Table 1: Airtightness test results (measured porosity) Table 2: Adhesion test results (measured number of repetitions) Table 3: Heat resistance test results (measured weight change*) Table 4: Corrosion resistance test results ( Measured value of weight change*) Table 5 Corrosion resistance test results (measured value of weight change*) (Example 2) Commercially available CO-based alloy (CO: remaining -Cr:25%-1!Ni
:10(f)) was subjected to radiation plating and chemical vapor plating in the same manner as in Example 1, and the airtightness, adhesion, heat resistance, and corrosion resistance of the film were tested. We obtained results almost similar to those in the table.

Further, chemical vapor plating can also be carried out by the methods shown in FIGS. 2 and 3, and can also be carried out by using an inert gas such as N2 gas or Ar gas. (Example 3) Commercially available stainless steel cast steel (Fe: balance - Cr: 18% - Ni
:10%-C:0.35%) was processed and shot blasted in the same manner as in Example 1, and the Cr:20%-Fe:80% alloy was processed using the acetylene gas method. 5
It was plated to a thickness of 7 nm.

''～Next, Cr is applied on the plated film using the method shown in Figure 3.
Chemical vapor phase plating was applied.
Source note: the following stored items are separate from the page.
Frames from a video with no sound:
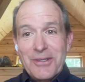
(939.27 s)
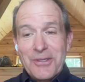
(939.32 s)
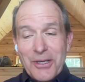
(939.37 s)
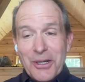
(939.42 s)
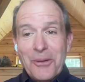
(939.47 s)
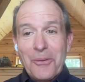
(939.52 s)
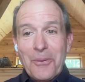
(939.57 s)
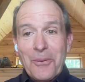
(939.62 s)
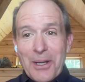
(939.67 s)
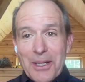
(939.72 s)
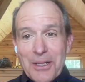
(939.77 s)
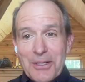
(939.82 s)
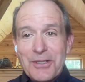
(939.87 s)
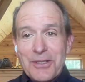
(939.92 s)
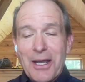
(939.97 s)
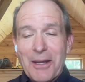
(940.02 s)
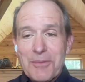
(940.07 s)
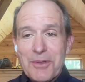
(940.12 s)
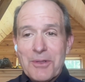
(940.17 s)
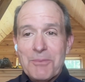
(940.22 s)
It's a
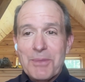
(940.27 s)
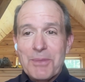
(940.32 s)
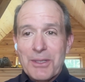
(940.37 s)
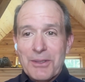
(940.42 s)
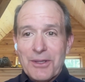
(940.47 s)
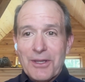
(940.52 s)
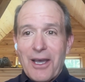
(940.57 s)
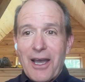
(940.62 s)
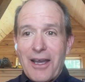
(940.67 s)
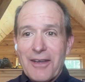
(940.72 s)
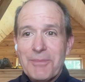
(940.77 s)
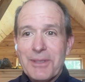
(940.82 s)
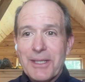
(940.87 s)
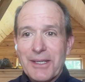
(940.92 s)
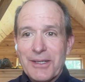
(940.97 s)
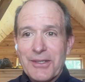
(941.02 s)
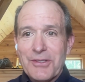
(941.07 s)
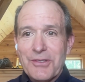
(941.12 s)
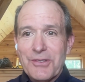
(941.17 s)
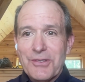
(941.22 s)
great time to be alive
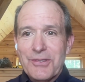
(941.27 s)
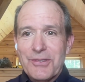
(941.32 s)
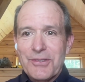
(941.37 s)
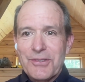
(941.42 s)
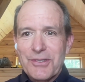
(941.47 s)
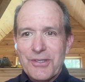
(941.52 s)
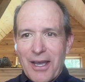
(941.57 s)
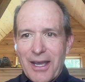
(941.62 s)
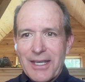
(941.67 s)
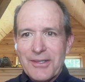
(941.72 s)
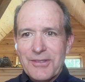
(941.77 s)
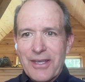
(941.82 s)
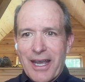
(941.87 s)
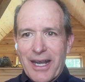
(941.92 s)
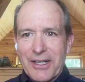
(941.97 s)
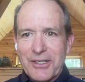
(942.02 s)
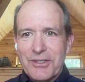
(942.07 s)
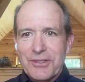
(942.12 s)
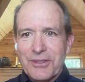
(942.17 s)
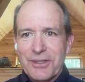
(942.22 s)
because science
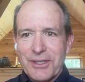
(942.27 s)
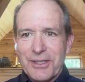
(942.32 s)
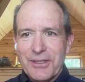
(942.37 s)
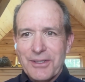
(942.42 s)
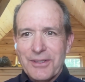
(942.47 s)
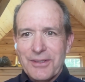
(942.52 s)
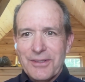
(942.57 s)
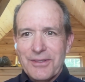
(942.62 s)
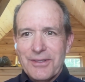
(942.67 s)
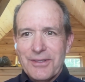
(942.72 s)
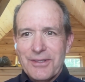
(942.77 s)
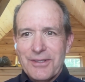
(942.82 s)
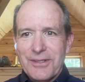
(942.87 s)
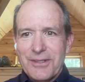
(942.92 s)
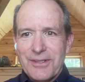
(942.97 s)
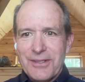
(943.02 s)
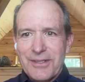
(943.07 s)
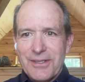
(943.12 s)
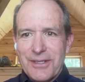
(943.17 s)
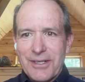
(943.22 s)
actually
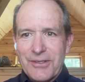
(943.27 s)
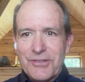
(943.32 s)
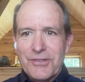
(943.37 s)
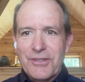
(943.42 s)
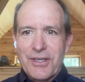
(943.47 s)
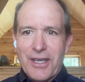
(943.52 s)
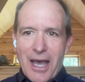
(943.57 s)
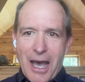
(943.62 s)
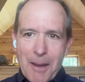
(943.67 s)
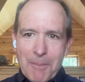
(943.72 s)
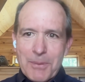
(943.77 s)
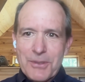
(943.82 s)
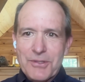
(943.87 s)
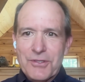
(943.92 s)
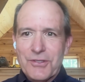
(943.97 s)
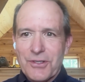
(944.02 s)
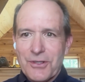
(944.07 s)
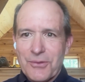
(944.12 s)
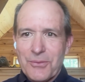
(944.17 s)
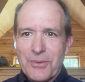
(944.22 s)
does the
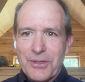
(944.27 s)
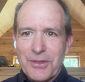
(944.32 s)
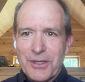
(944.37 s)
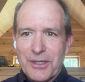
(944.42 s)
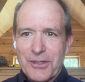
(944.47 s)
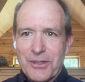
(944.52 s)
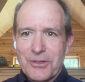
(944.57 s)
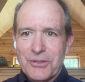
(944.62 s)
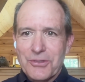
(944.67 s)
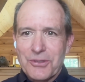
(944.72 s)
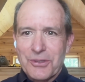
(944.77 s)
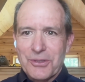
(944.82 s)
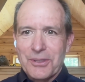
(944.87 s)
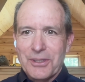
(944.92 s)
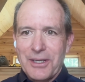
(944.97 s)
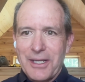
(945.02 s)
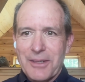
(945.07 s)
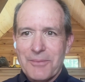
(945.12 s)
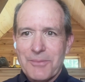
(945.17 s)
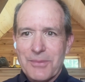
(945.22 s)
opposite of what the culture
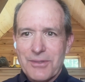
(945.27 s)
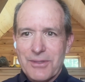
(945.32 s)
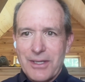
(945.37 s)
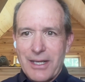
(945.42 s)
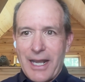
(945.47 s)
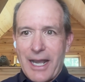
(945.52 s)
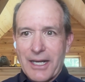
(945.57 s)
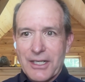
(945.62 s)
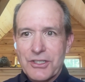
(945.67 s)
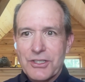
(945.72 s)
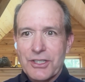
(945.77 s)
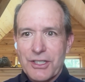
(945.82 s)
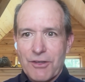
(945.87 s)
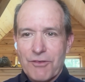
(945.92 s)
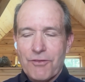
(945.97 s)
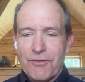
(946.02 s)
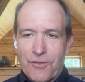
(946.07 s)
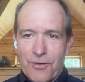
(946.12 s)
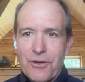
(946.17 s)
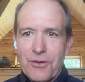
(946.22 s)
claims. It actually
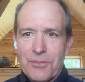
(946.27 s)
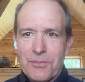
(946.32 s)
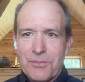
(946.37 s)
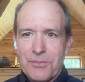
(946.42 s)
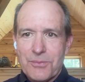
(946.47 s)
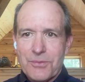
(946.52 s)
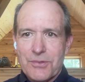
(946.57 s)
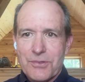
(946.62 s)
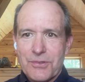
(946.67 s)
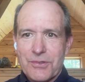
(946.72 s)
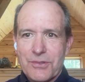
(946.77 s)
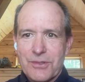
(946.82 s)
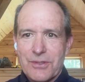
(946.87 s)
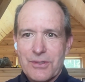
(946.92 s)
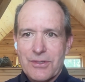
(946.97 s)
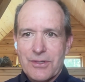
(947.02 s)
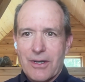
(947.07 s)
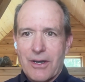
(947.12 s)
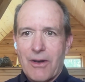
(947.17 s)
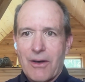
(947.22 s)
affirms
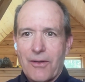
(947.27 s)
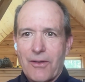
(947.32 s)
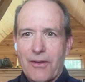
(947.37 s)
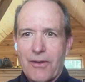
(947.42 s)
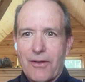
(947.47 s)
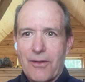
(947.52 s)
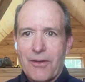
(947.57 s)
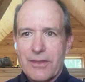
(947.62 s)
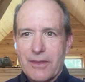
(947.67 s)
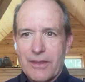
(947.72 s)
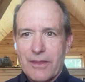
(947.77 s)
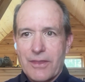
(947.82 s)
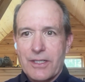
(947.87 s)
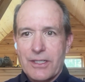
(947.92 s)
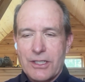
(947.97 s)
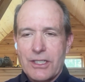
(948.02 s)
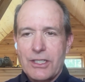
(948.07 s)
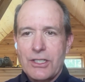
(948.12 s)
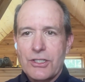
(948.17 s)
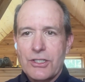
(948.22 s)
all the the
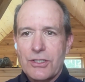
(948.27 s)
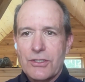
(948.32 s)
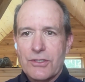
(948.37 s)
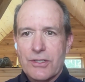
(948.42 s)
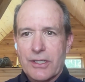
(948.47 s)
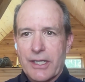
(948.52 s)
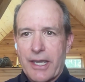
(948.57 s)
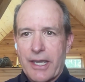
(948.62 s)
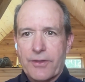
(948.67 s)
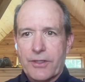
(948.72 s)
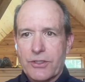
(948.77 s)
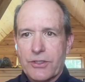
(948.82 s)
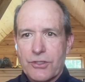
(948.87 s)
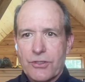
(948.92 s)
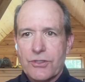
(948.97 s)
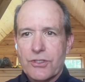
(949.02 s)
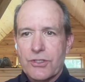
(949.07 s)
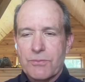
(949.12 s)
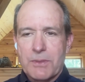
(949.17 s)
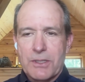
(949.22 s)
teachings the Catholic Church
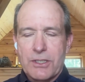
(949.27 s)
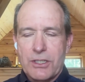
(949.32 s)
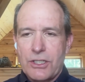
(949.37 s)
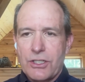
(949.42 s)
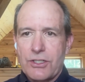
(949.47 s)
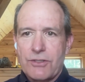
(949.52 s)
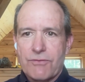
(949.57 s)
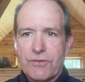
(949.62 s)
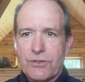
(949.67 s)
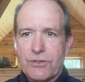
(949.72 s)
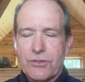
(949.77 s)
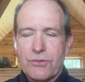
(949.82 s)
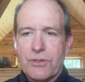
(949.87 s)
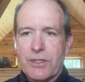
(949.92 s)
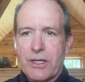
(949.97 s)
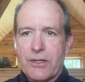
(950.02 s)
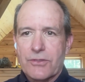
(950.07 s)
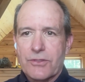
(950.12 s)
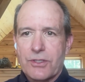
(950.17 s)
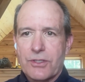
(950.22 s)
is teaching for two
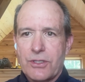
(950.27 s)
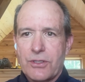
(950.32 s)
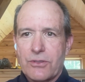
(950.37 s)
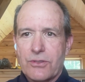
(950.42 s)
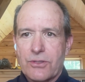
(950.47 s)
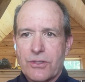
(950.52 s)
thousand years.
The adhesion, heat resistance, and corrosion resistance of the film subjected to the above surface treatment were tested in the same manner as in Example 1, and as shown in Table 6, it was confirmed that each property was significantly improved. Now, the surface treatment method of the present invention has the following characteristics.
(1) Compared to conventional radiation plating, the plating layer has better airtightness and adhesion.

Additionally, as a result, heat resistance and corrosion resistance are also improved. (2) The disadvantages of chemical vapor plating, such as the combination of chromium-plated metal and chemical vapor plating metal, are that the base material with high carbon content has poor diffusivity even when chemical vapor plating is applied with Cr. Since the drawbacks such as the inability to obtain a thick plating layer due to the formation of a Cr carbide layer are solved, the applications of AV1 can be expanded regardless of the composition of the base material.

[Brief explanation of the drawing]

FIG. 1, FIG. 2, and FIG. 3 are diagrams each showing an embodiment of the metal surface treatment method of the present invention. Figure 1 shows the material to be treated after surface plating being buried in the treatment agent in the processing container, and Figure 2 shows the material being treated using a perforated plate.
Fig. 3 shows a state in which the plating container is separated into a plating gas generation section and a plating section, and a state in which the plating processing container is separated into a plating gas generation chamber and a plating chamber by a connecting pipe. In Figures 1, 2, and 3, 1...: Processing container, 2...
...Gas introduction port, 3...Nozzle, 4...
-・Processing agent, 5...Material to be treated, 6''゜'゜゜Gas exhaust port・1・---Porous plate, 8...---Plating gas generation chamber, 9... ...Connection pipe, 10...
...Metsuki room.

Claims (1)

[Claims] 1. A metal chemical vapor phase plating is applied to the plated layer which has been thermally spray plated to improve the heat resistance and corrosion resistance of the base material, thereby improving the airtightness and adhesion of the solvent plated layer. A method for surface treatment of metals.